According to Amidu, the biggest challenge is getting to the health centre to pick up supplies. “I go by bicycle. It’s a three to four hour round trip so I only go once a month,” he says. “I have to carry so many things: vaccines, drugs, contraceptives, height boards, weight scales.”
During the rainy season from December to March, things get even worse. “The dirt roads get muddy and the rivers flood,” Amidu continues. “I have to go the long way round. Sometimes my bike slips in the mud and the vaccines get damaged. When this happens, I turn round and go back to the health centre to get more.”
An even bigger problem is that the villages in Amidu’s area rarely have mobile phone reception. “This is a big problem when I need to get patients urgently to hospital,” he says. “Recently, a three year old boy was brought with convulsions. He needed to go to the hospital, but I couldn’t phone anyone to collect him. Because of this he died.”
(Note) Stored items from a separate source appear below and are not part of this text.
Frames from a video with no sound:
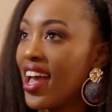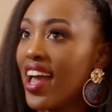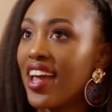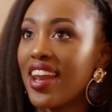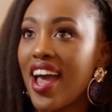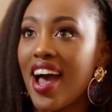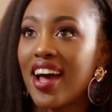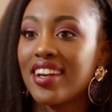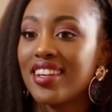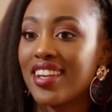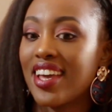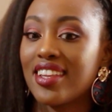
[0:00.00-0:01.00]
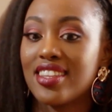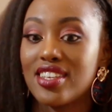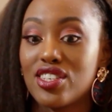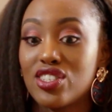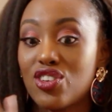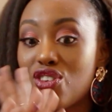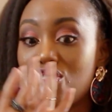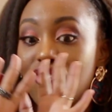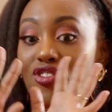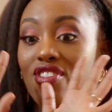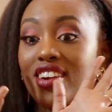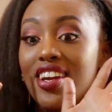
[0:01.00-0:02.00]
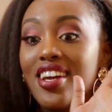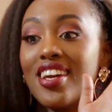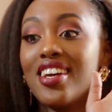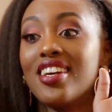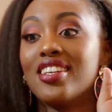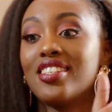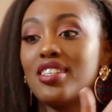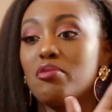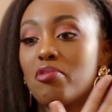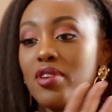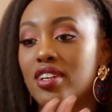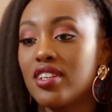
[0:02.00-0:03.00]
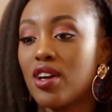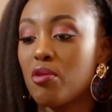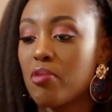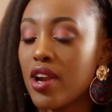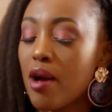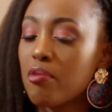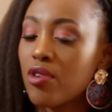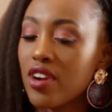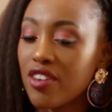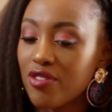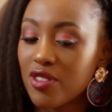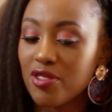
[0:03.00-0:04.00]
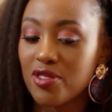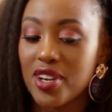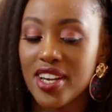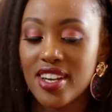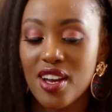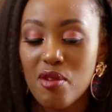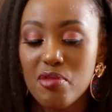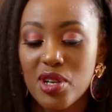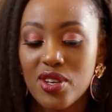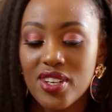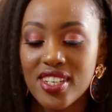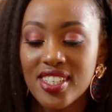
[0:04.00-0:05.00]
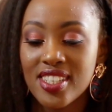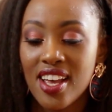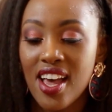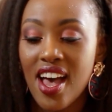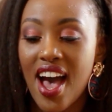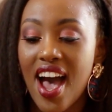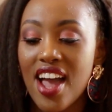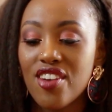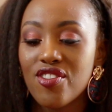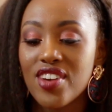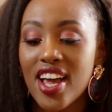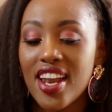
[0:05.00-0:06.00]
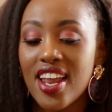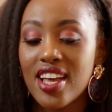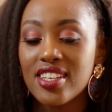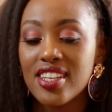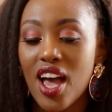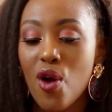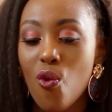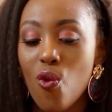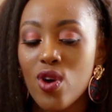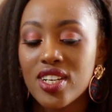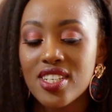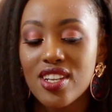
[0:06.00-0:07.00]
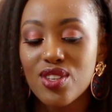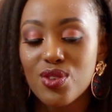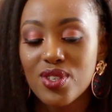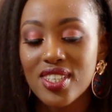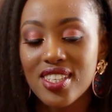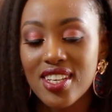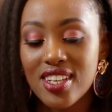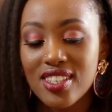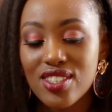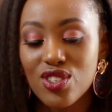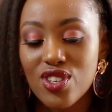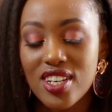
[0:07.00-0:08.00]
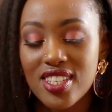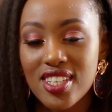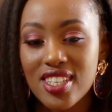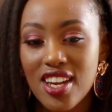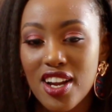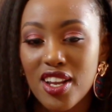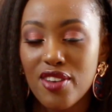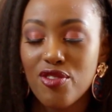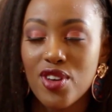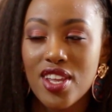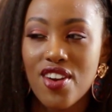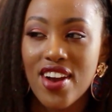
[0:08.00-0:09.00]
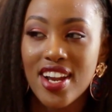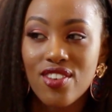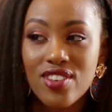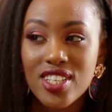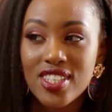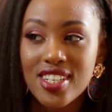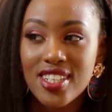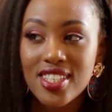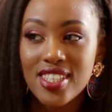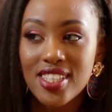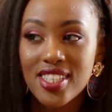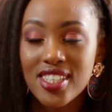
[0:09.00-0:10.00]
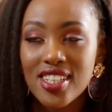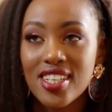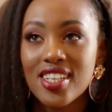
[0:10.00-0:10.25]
And I had like this crazy breakdown. But I'm grateful for it now, because I realized I wanted those things, not necessarily for the right reasons.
The final challenge is that Amidu’s map of his area is rudimentary. “I only have a basic map, hand drawn by the local community,” he says. “It’s not very accurate and doesn’t indicate water sources or other health-related information.”
On 29 June 2017, the Government of Malawi and UNICEF are launching an air corridor to test potential humanitarian use of unmanned aerial vehicles (UAVs), also known as drones. The corridor is the first in Africa and one of the first globally to focus on humanitarian and development use.
The corridor is centred on Kasungu Airfield, with a 40km radius (80km diameter) and is designed to provide a controlled platform for the private sector, universities and other partners to explore how UAVs can be used to help deliver services that will benefit communities like Stella and Wilford’s.
UNICEF hopes that the use cases developed will help the poorest and hardest to reach families in Malawi. The choice of Kasungu District as the location for the corridor will allow companies to test drones in a rural setting with a variety of landscape and several remote areas, where health clinics and schools struggle with transportation and mobile reception.
For mothers like Stella, the village health clinic is already providing lifesaving assistance for their children, making a huge difference for these cut off communities. But more needs to be done, and drones hold the potential for village health clinics to be better connected to the health system.
Potentially, regular deliveries by drone could allow Amidu to vaccinate children on schedule, rather than once a month. Connectivity drops could allow him to inform the district hospital of urgent medical cases and arrange transportation. And aerial mapping could help him create an accurate map of the villages in his area, along with water sources and other relevant information.
“I can definitely see the potential of drones,” says Amidu after watching a community demonstration by UNICEF and the Government. “It would help a lot if I could get supplies delivered during the rainy season, and communicate with the health centre and villages. Then I could do my work with ease.”